Highlights from historic drilling (about 90 holes by Ourominas Minerals ), include 21.8 metres of 21 grams gold per tonne, 36 metres averaging 2.7 grams gold per tonne, and 3.7 metres of 131.3 grams gold per tonne at about 71 metres.

A month after Gemmell joined, Lago Dourado raised $9.2 million in an IPO in November 2010, issuing 18.4 million shares at 50¢ apiece.

Today the junior is trading at about 81¢ per share, but in the intervening months has touched highs of $1.15. 

Management and directors hold about 11% of the company, with Rosseau Asset Management holding 23% and Pinetree Capital 10%.

It was Warren Irwin of Rosseau Asset Management and Pinetree who helped put together the original deal on the land package. 

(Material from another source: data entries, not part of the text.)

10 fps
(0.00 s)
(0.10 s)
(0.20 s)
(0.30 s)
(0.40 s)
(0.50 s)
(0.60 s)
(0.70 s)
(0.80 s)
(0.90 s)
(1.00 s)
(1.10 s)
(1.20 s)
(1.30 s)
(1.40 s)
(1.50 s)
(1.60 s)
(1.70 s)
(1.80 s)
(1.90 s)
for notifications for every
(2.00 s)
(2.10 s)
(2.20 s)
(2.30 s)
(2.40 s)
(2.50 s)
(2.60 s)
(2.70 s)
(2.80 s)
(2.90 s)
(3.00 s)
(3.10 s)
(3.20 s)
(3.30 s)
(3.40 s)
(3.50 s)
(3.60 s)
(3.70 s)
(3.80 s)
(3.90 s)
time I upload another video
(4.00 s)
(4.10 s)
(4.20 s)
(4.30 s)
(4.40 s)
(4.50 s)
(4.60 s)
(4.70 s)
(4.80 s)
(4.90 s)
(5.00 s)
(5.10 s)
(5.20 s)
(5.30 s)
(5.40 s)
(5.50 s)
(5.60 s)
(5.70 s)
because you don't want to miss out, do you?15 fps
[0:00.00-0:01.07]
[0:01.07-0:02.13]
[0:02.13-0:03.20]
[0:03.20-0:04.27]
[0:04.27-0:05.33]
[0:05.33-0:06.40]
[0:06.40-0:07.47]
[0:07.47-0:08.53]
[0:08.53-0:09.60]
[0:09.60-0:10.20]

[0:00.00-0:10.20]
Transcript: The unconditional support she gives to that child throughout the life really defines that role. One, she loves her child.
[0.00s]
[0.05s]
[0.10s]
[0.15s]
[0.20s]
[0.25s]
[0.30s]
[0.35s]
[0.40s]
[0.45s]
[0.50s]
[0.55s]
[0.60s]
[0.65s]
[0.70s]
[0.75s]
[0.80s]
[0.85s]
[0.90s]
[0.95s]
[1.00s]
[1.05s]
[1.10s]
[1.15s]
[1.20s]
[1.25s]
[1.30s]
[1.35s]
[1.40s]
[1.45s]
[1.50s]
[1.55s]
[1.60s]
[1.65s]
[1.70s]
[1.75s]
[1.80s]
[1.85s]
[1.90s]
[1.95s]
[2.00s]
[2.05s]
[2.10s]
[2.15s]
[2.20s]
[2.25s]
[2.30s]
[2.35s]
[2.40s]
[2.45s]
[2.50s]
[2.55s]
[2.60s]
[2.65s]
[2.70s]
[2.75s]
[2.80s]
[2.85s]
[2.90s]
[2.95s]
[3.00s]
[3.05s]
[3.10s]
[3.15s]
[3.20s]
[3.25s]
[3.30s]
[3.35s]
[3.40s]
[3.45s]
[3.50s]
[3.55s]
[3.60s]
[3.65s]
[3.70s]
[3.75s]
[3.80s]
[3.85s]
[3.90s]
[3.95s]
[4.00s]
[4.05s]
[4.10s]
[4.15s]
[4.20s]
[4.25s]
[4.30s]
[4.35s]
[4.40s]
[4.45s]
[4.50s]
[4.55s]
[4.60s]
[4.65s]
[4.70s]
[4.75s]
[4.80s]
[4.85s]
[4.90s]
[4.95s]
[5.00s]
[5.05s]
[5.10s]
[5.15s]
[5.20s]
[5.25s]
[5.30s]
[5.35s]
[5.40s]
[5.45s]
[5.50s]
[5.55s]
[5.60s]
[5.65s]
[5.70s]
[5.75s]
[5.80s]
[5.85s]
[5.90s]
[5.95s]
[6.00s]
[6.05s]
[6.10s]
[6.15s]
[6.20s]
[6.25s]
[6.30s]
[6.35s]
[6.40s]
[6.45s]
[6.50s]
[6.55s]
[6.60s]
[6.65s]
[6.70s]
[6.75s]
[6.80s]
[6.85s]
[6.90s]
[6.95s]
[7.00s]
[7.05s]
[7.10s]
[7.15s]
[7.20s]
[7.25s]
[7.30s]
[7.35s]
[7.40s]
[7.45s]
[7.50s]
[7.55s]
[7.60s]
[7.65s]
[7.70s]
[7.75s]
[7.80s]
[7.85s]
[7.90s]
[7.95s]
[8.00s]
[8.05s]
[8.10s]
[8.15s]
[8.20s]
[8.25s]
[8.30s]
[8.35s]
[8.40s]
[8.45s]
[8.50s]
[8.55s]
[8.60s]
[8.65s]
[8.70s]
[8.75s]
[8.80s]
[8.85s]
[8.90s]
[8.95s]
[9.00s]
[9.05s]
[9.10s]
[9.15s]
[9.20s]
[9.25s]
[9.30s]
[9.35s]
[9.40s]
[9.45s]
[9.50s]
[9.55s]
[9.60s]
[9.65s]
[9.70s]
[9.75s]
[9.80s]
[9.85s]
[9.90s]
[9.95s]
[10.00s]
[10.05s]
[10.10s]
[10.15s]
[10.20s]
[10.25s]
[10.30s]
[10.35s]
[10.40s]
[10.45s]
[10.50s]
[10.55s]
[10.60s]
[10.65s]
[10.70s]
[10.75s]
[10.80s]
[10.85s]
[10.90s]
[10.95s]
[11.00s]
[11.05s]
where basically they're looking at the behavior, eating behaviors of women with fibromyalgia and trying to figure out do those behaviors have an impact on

Rosseau Asset Management has returned 26% per year over the last twelve years, Gemmell says. Irwin has picked a lot of the big exploration plays early on, he adds, including Aurelian, Guyana Gold Fields (GUY-T), Gold Eagle Mines (GEA-T), Aquiline Resources (AQI-T) and Virginia Gold (VGQ-T).

“Warren is a big believer in this project,” Gemmell says. “Having that kind of long-term backing is very important.”

The company also counts Thomas Obradovich as its non-executive chairman. It was Obradovich, a key player behind Aurelian who also put the Young-Davidson land package together for Northgate Minerals (NGX-T), who hired Gemmell for the top job.

“I wanted someone who could run a company,” he told The Northern Miner. “He is not over promotional and I feel he has the rare ability to under-promise and over-deliver. And the fact that he agreed to leave his job to become chief executive is a testament to the company’s assets,” Obradovich said.

“They wanted a younger guy who is hungry, keen and enthusiastic and understands the markets,” explains Gemmell. “I know a lot of the sell-side analysts on the street and some of the key buy-side guys. When we do start getting drill results my job will be to aggressively market the company in North America and Europe. The story really hasn’t been taken outside the Toronto market yet because we’ve been in a limbo period waiting for the drill results start to come in.”

The tale of Gemmell’s meteoric ascent in the mining world really begins during a beach volleyball game in Sydney.

It was there that the graduate in actuarial science from Macquarie University and an equity analyst at wealth management group Colonial First Street, met the woman – now his wife – who would lure him to a new life in Canada.

“She was in Australia studying for her master’s degree in business and law but she’d been away from home for four years so I said I’d give Canada a try,” he says in a candid interview at his new office on University Avenue.

“When I arrived in Toronto it was April and cold and wet and 5 degrees outside,” he recalls. “I moved into a basement apartment and watched it rain all day for days. I told myself I’d give it month but I didn’t think I could handle it.”

Fortunately a job offer as a research associate at CIBC covering financial services companies quickly turned up, and Gemmell started making friends playing Aussie Rules football and learning how to play ice hockey.

As luck would have it, many of the people he met playing football were Australian geologists like Dan Noone, the vice president of exploration at Guyana Goldfields,
who had spent twenty years in Papua New Guinea, Indonesia and South America. (Noone is also a director at Lago Dourado.)

“I would hang out with these guys and I heard about the gold industry and it sounded a lot more exciting and dynamic compared with looking at insurance companies and asset managers,” Gemmell says.

So when a job opening at CIBC came up researching precious metal companies, he jumped at the opportunity. After three years at CIBC he joined Raymond James in April 2008.

“It has been an interesting transition,” he says.

And with a steady stream of drill results to come in through the course of the year, Gemmell says, life is about to get even more interesting.